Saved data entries

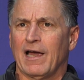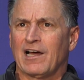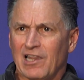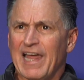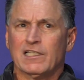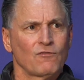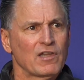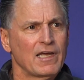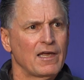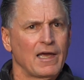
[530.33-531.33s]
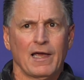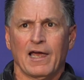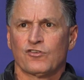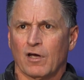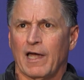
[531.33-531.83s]
collectively
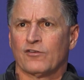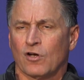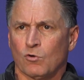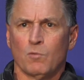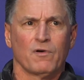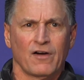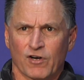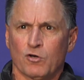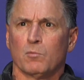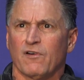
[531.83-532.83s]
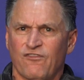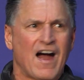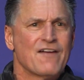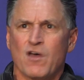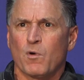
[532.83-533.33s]
as a group, every group of
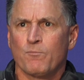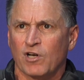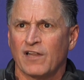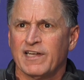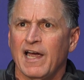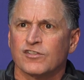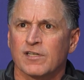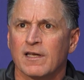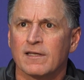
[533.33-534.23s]
five that we put on the ice.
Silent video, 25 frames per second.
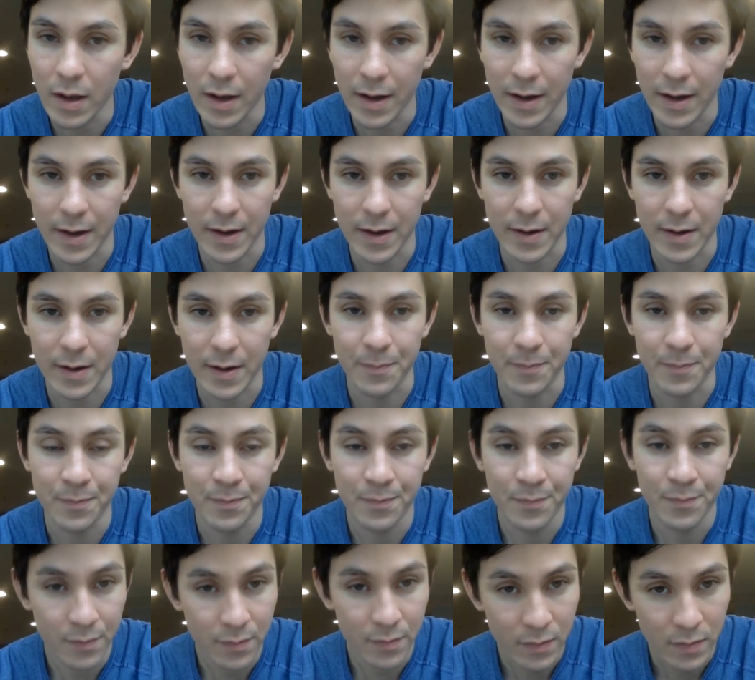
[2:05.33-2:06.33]

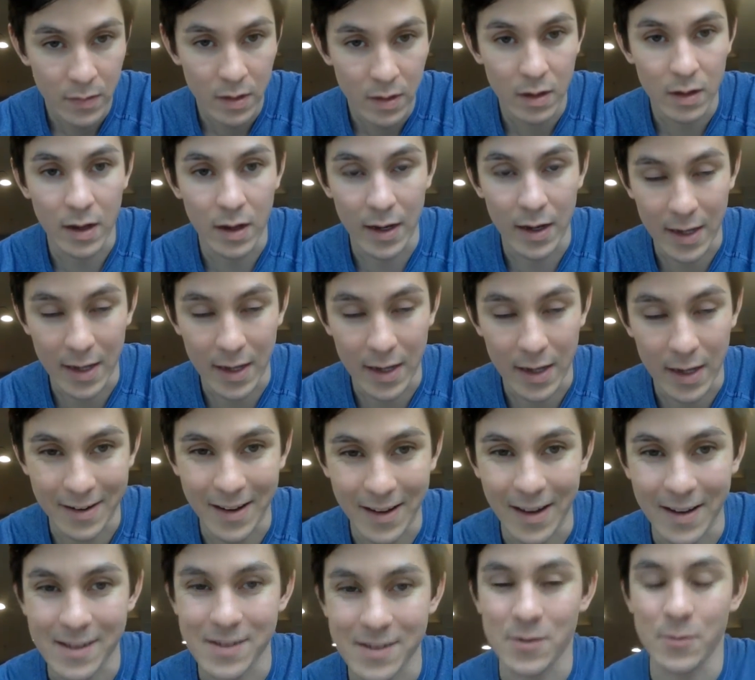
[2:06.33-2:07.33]
Again and
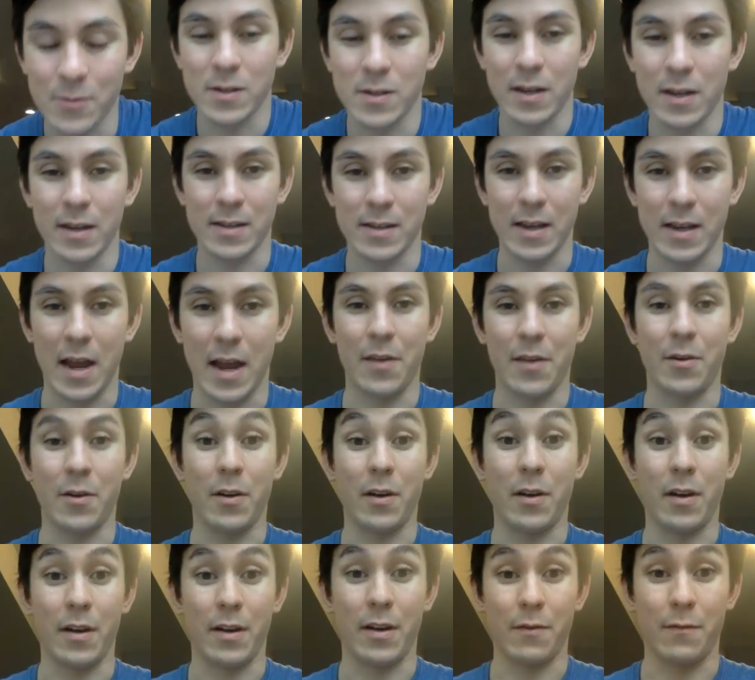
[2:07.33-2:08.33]
again. So it's either
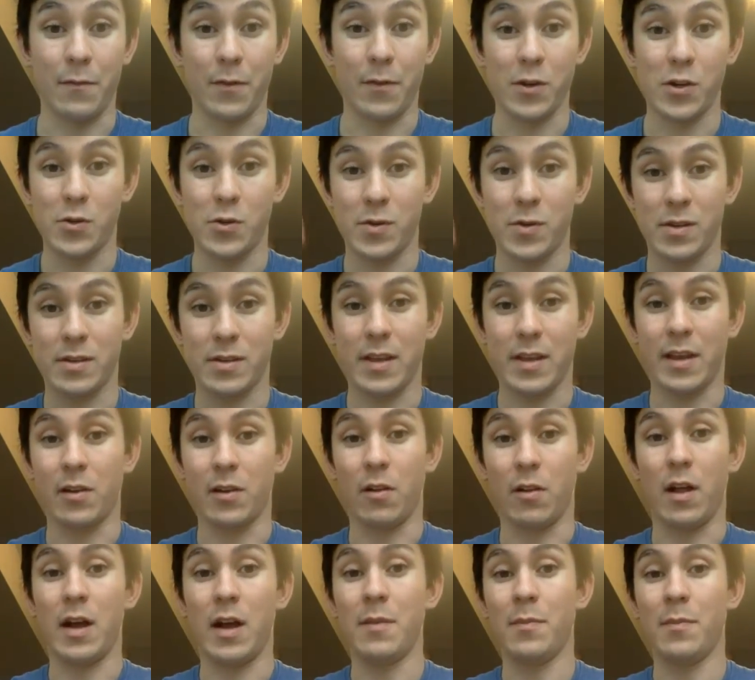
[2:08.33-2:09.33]
a virtuous
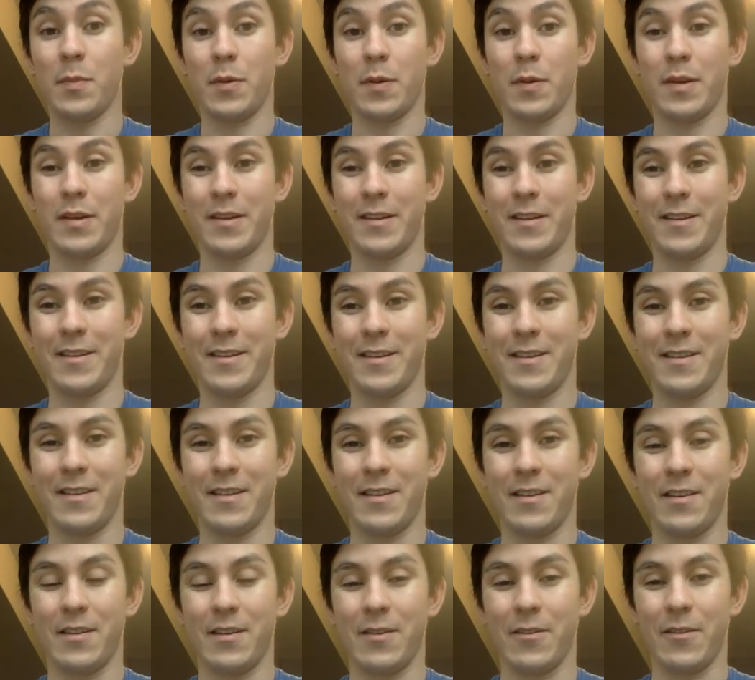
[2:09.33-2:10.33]
cycle up,
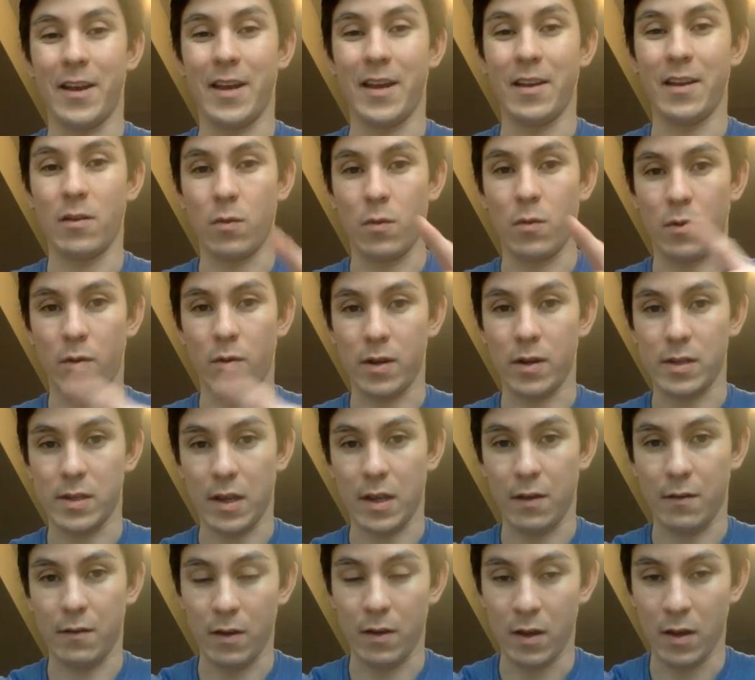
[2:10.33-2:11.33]
right, or it's
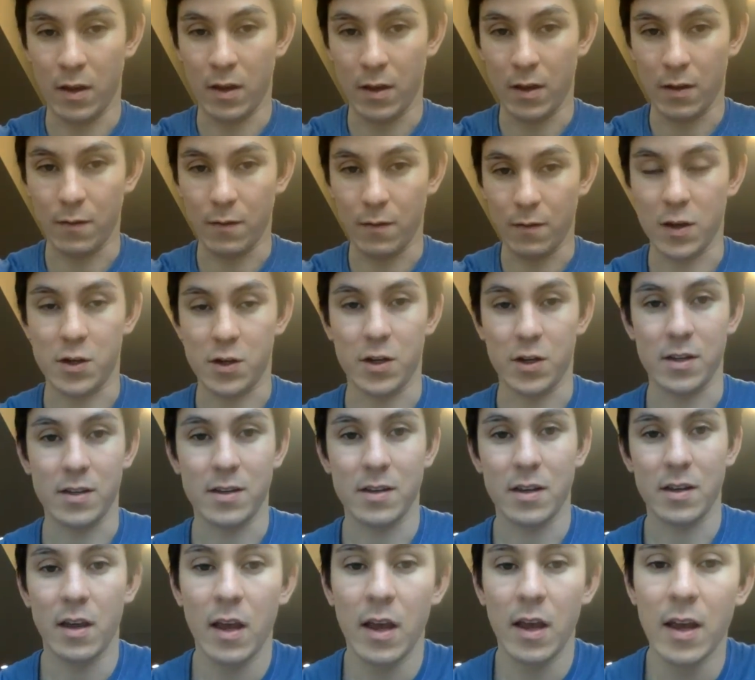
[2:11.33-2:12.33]
a
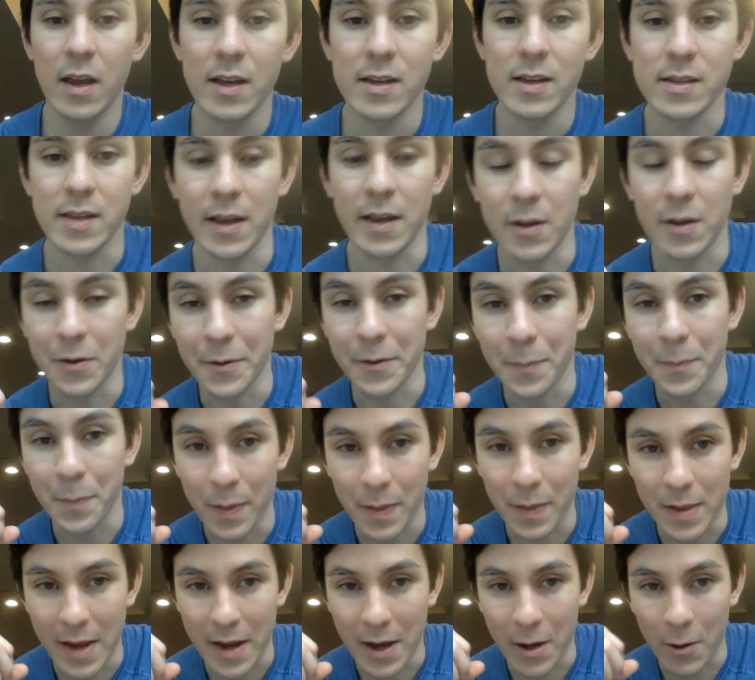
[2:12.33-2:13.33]
vicious cycle
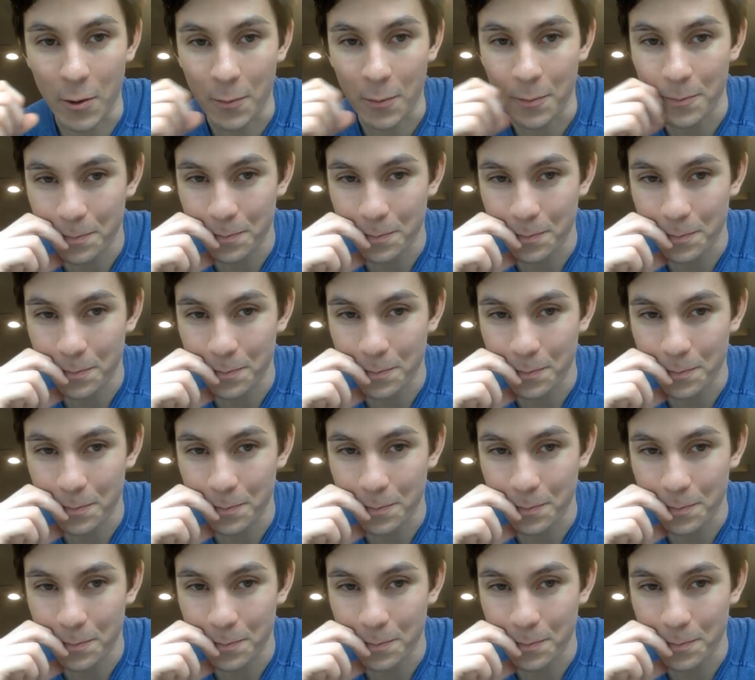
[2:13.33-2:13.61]
down.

Problem to work on: Return all the lines above exactly; none of the pictures should appear.

Task answer:
[530.33-531.33s]
[531.33-531.83s]
collectively
[531.83-532.83s]
[532.83-533.33s]
as a group, every group of
[533.33-534.23s]
five that we put on the ice.
Silent video, 25 frames per second.
[2:05.33-2:06.33]

[2:06.33-2:07.33]
Again and
[2:07.33-2:08.33]
again. So it's either
[2:08.33-2:09.33]
a virtuous
[2:09.33-2:10.33]
cycle up,
[2:10.33-2:11.33]
right, or it's
[2:11.33-2:12.33]
a
[2:12.33-2:13.33]
vicious cycle
[2:13.33-2:13.61]
down.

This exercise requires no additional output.